Imagine a possible real-life scenario with me.
Caleb gets “saved” by the presentation that says he knows he needs to get his life straightened out and salvage his marriage, so he needs to ask God’s forgiveness for the bad things he’s done.
He continues to try to do the things in the “Love Dare” book, but his wife continues to reject him. She tells him, “I want to make this very clear. I don’t love you.”
He finishes the 40 days of Love Dare, and at the end of it, heads to the courthouse where the divorce is made final. His ex-wife has taken the house, the cars, and the court has imposed a hefty alimony payment upon Caleb. Caleb struggles to make the alimony payments and lives the rest of his life trying to make ends meet. Caleb struggles with depression because “God let him down,” and he gives up on this “Christian stuff” after a couple of years.

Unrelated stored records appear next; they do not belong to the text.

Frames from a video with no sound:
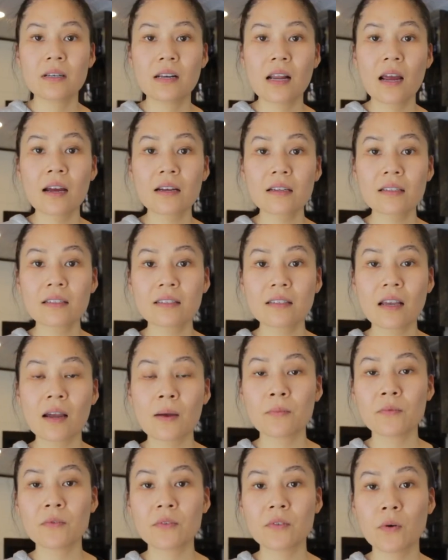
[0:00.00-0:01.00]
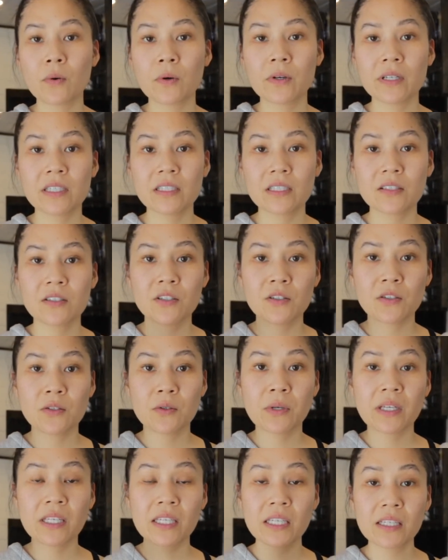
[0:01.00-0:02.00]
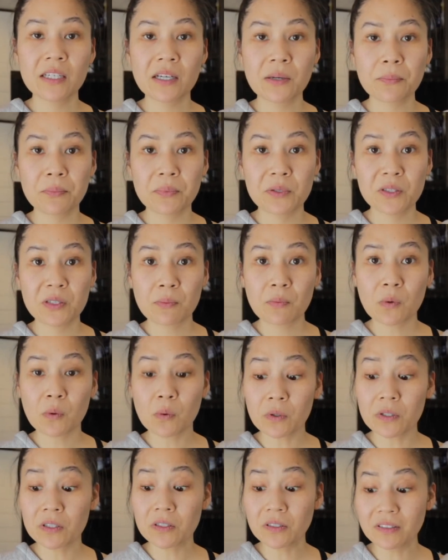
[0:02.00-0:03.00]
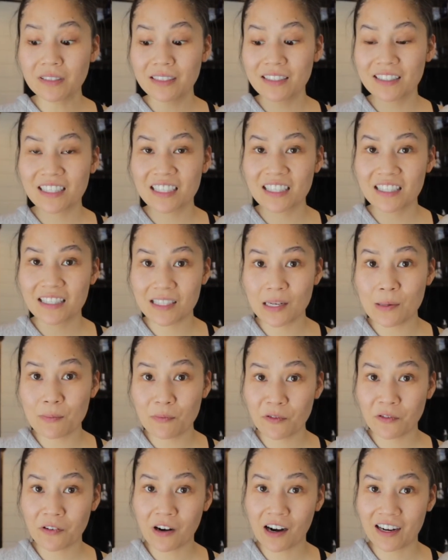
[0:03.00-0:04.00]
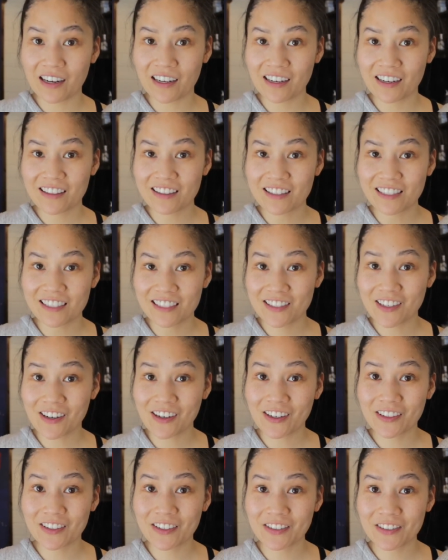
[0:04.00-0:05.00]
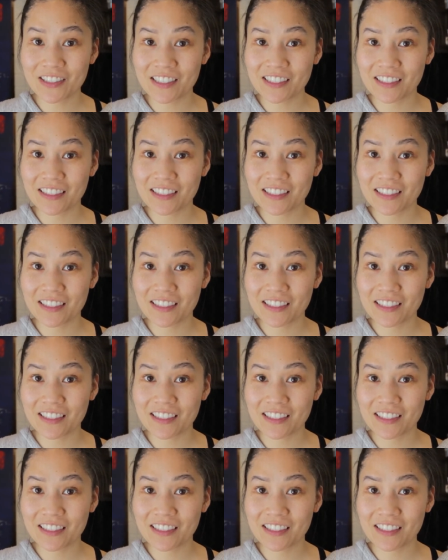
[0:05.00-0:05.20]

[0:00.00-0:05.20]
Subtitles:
Next, I'm going to heat up some oil to deep fry these tacos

Why was he set up to fail in his Christian walk, and how can I invent such a scenario? First, he was set up to fail because his situation was made the motivator for becoming a Christian. Curiously, Kirk Cameron, in his work with The Way of the Master even preaches against this very type of gospel presentation because of the failure it inevitably produces.
Second, how can I imagine sucha a scenario happening? Because I have seen it happen. I personally know people who have “received” such a gospel, and then when persecution or trials or troubles arise, as they always do, they question why God would let such a thing happen to them and the insincerity of their profession is revealed and they fall away. A friend of mine from high school went through something similar. When I knew him in school, he led a wicked life, but then he had an experience with something that led him to believe that he was a Christian. He even then got a job at Focus on the Family. But soon after, he became disillusioned with his Christian life, left his wife and children, then went deeply back into his life of sin. He recently committed suicide.
My purpose in writing is not to bash Fireproof. I admit, it was entertaining, and I did like the message of saving marriages. Again, however, as Mr. Tozer says, “The religious movie embodies the mischievous notion that religion is, or can be made, a form of entertainment.”
p.s. Did anyone else catch the subtle idea of the main characters’ names? Caleb is a derivative of a Hebrew word for “dog,” while the name of his wife was Katherine, and her nickname was “Kat.”